[[ PROVIDED DATA open ]]

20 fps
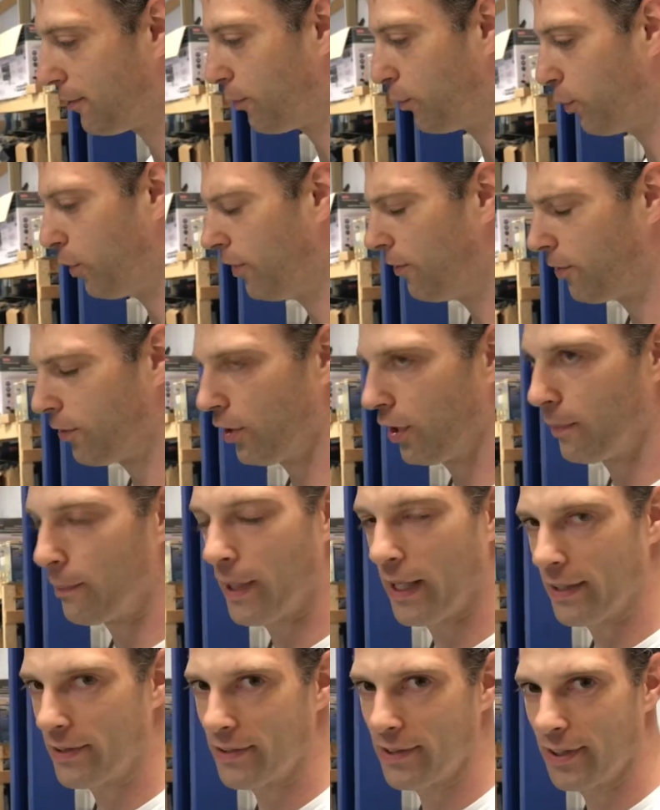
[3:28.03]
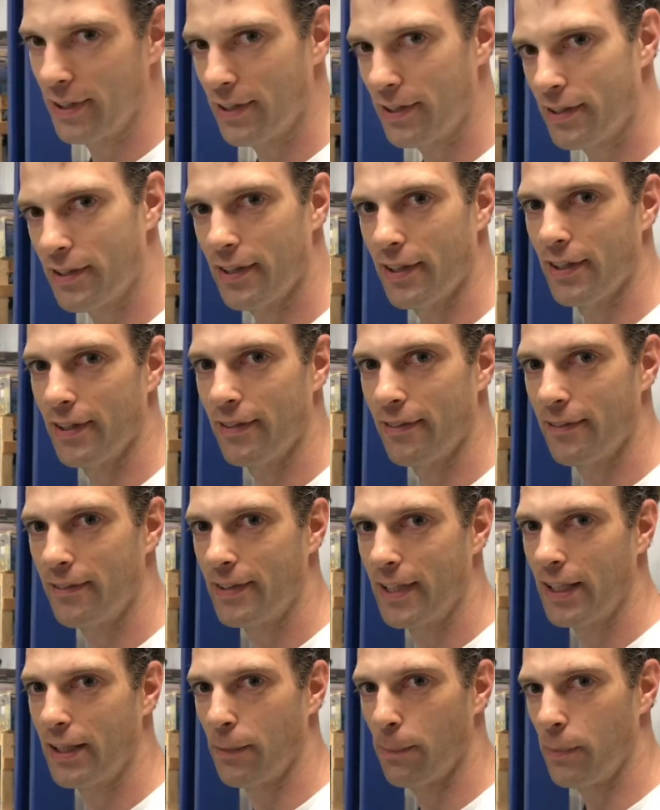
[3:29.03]
Wouldn't really make sense to
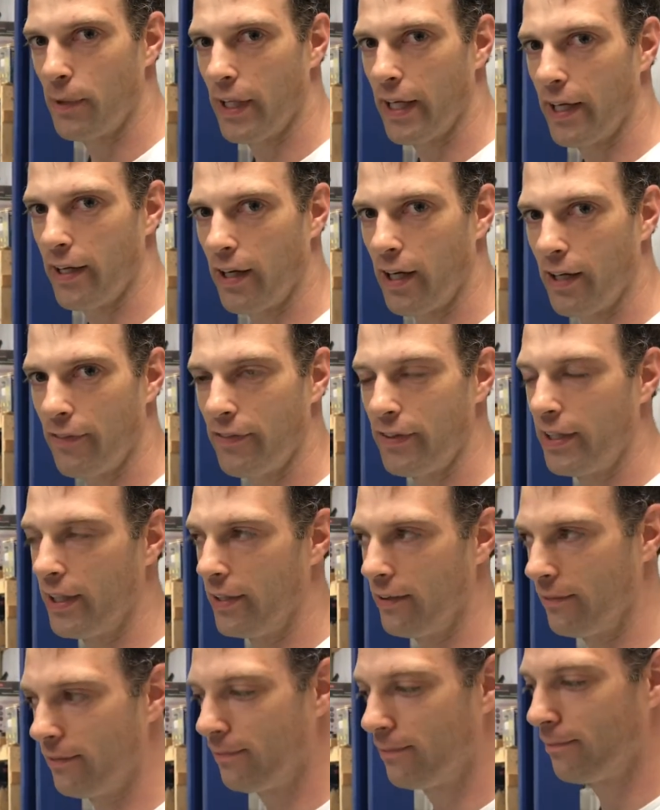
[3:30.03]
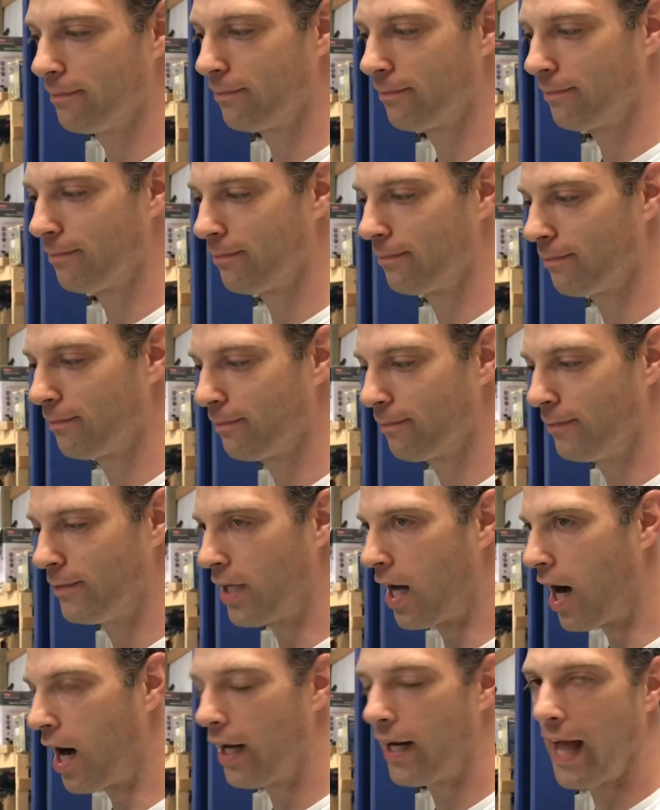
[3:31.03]
take the plate off and then
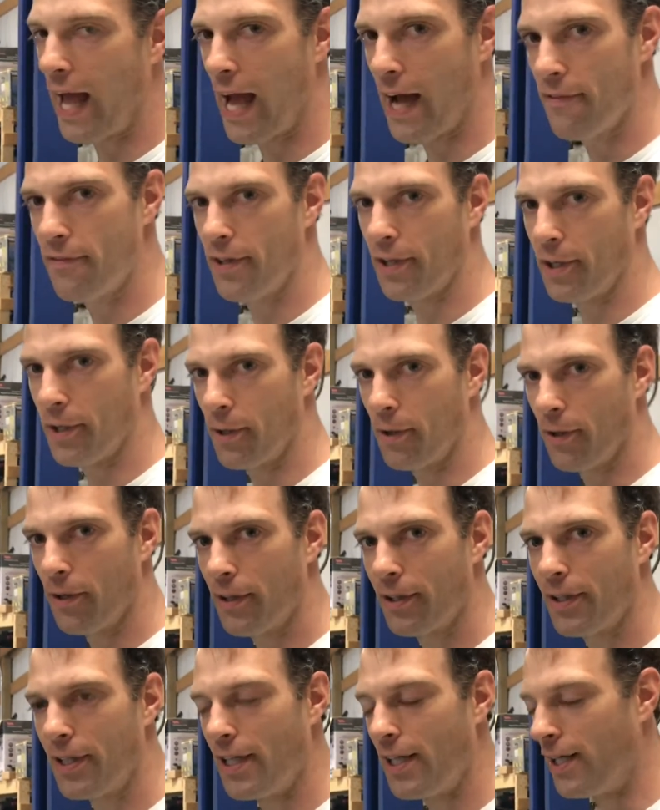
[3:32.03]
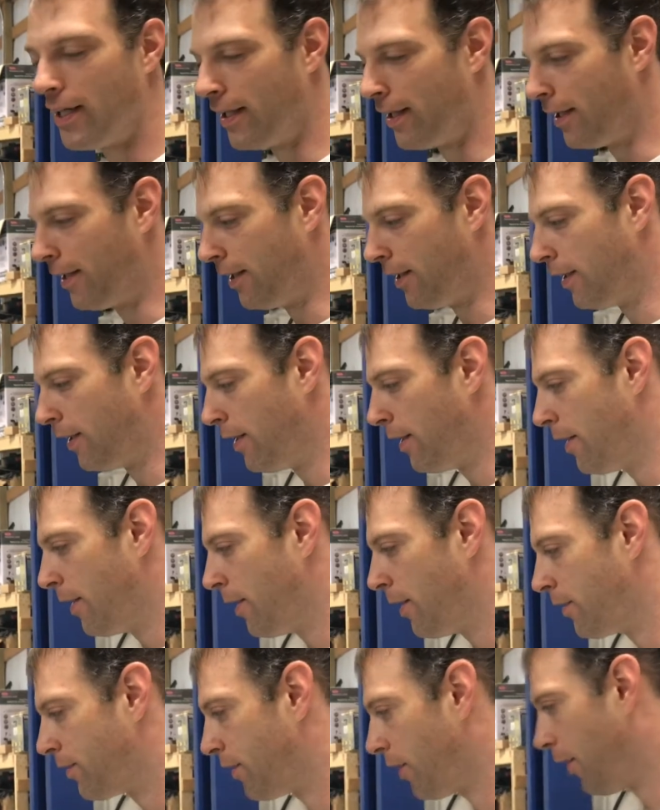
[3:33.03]
not have the car.
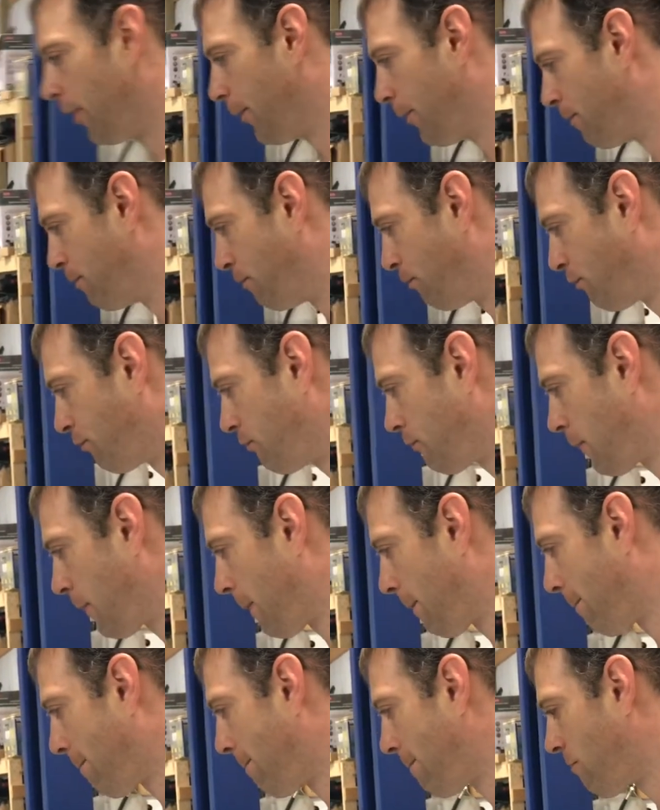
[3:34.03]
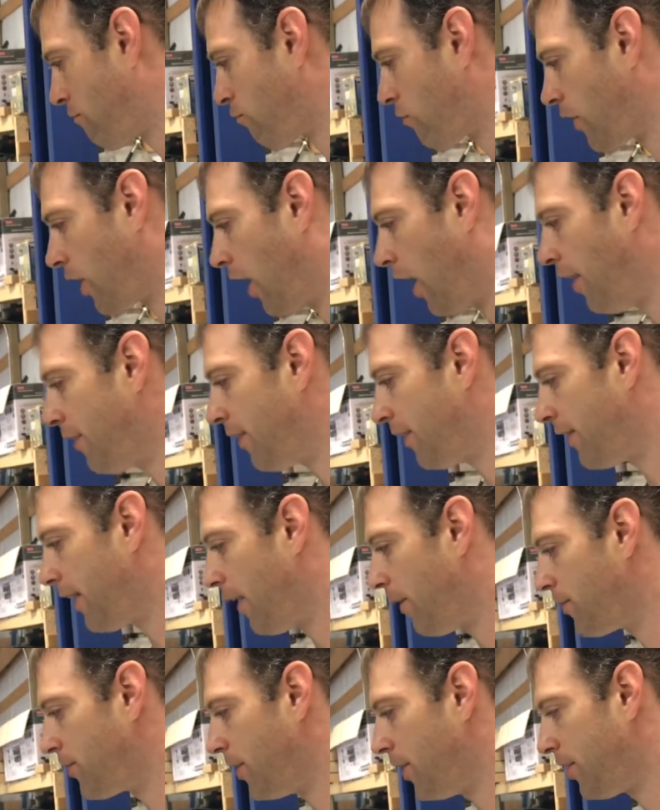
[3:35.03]
So I thought that
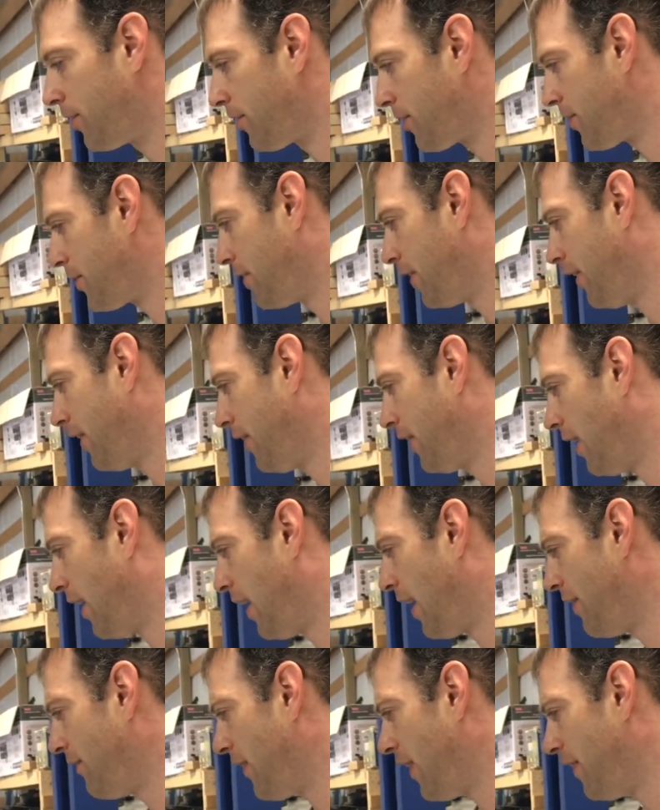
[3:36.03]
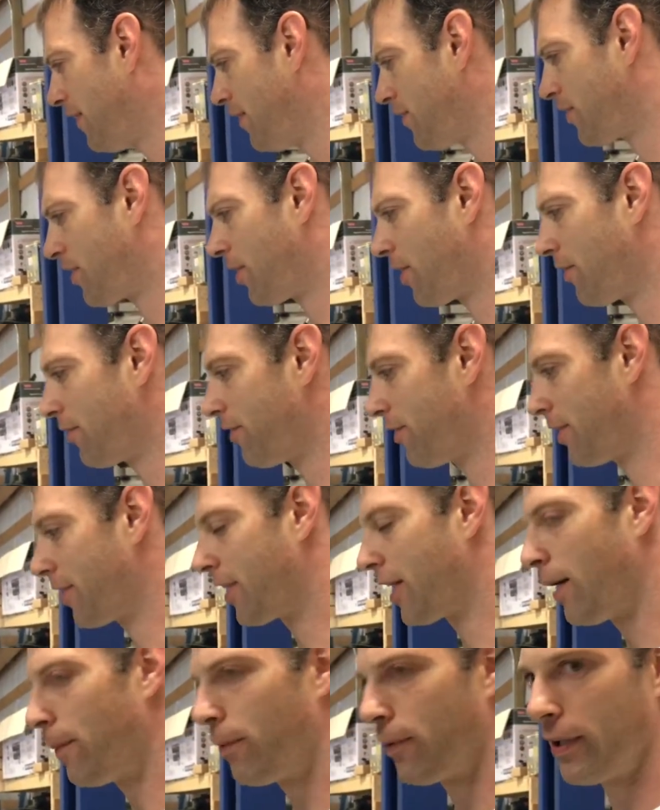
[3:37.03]
was interesting. I've had this car for a
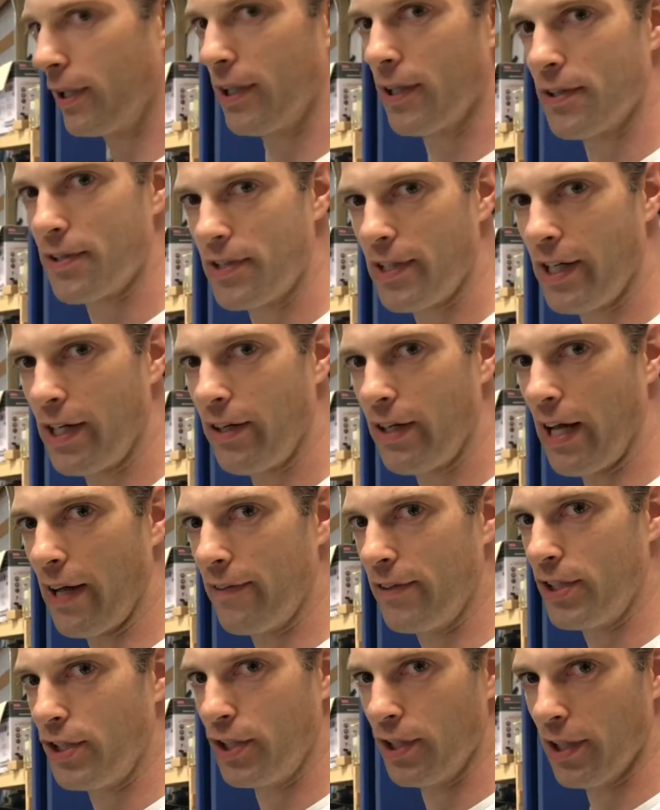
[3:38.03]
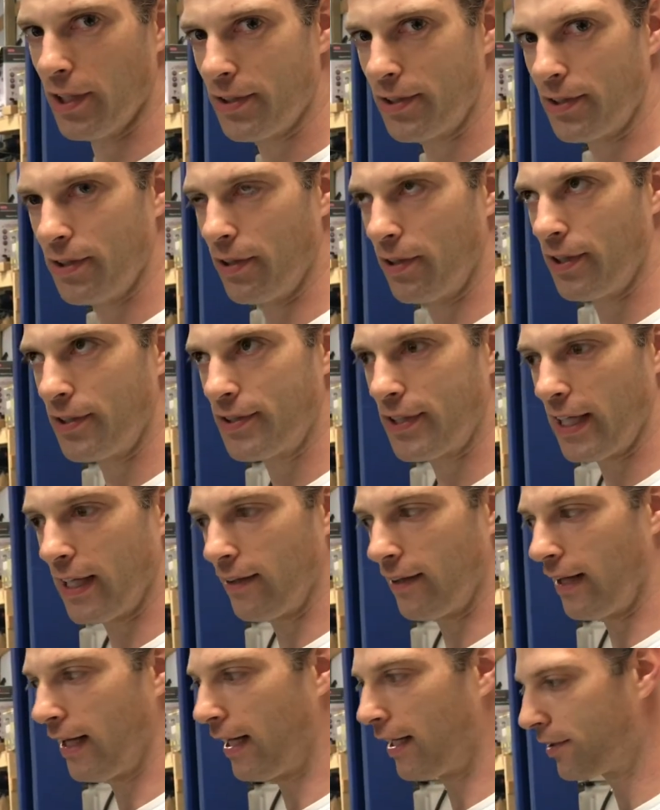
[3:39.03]
couple years now, and I just noticed that
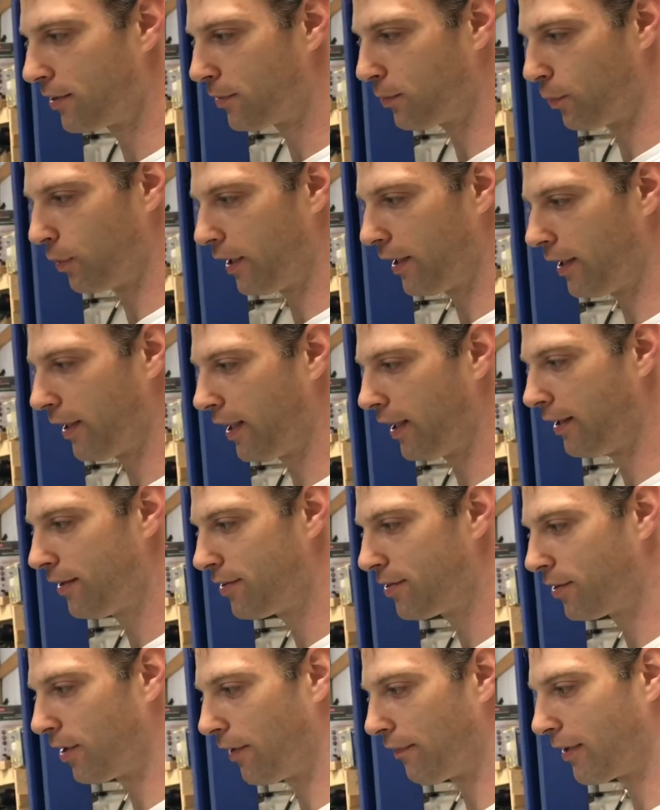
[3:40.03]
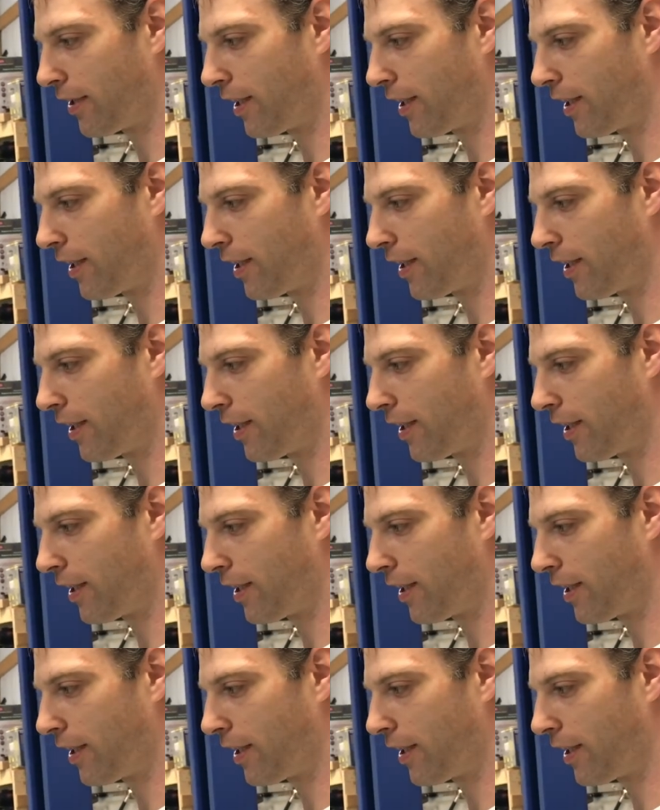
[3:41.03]
last weekend. So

[[ PROVIDED DATA closed ]]

= PROBLEM =
Exactly as they stand, the entries must be written out again, pictures excluded.

= REPLY TO THE EXERCISE =
20 fps
[3:28.03]
[3:29.03]
Wouldn't really make sense to
[3:30.03]
[3:31.03]
take the plate off and then
[3:32.03]
[3:33.03]
not have the car.
[3:34.03]
[3:35.03]
So I thought that
[3:36.03]
[3:37.03]
was interesting. I've had this car for a
[3:38.03]
[3:39.03]
couple years now, and I just noticed that
[3:40.03]
[3:41.03]
last weekend. So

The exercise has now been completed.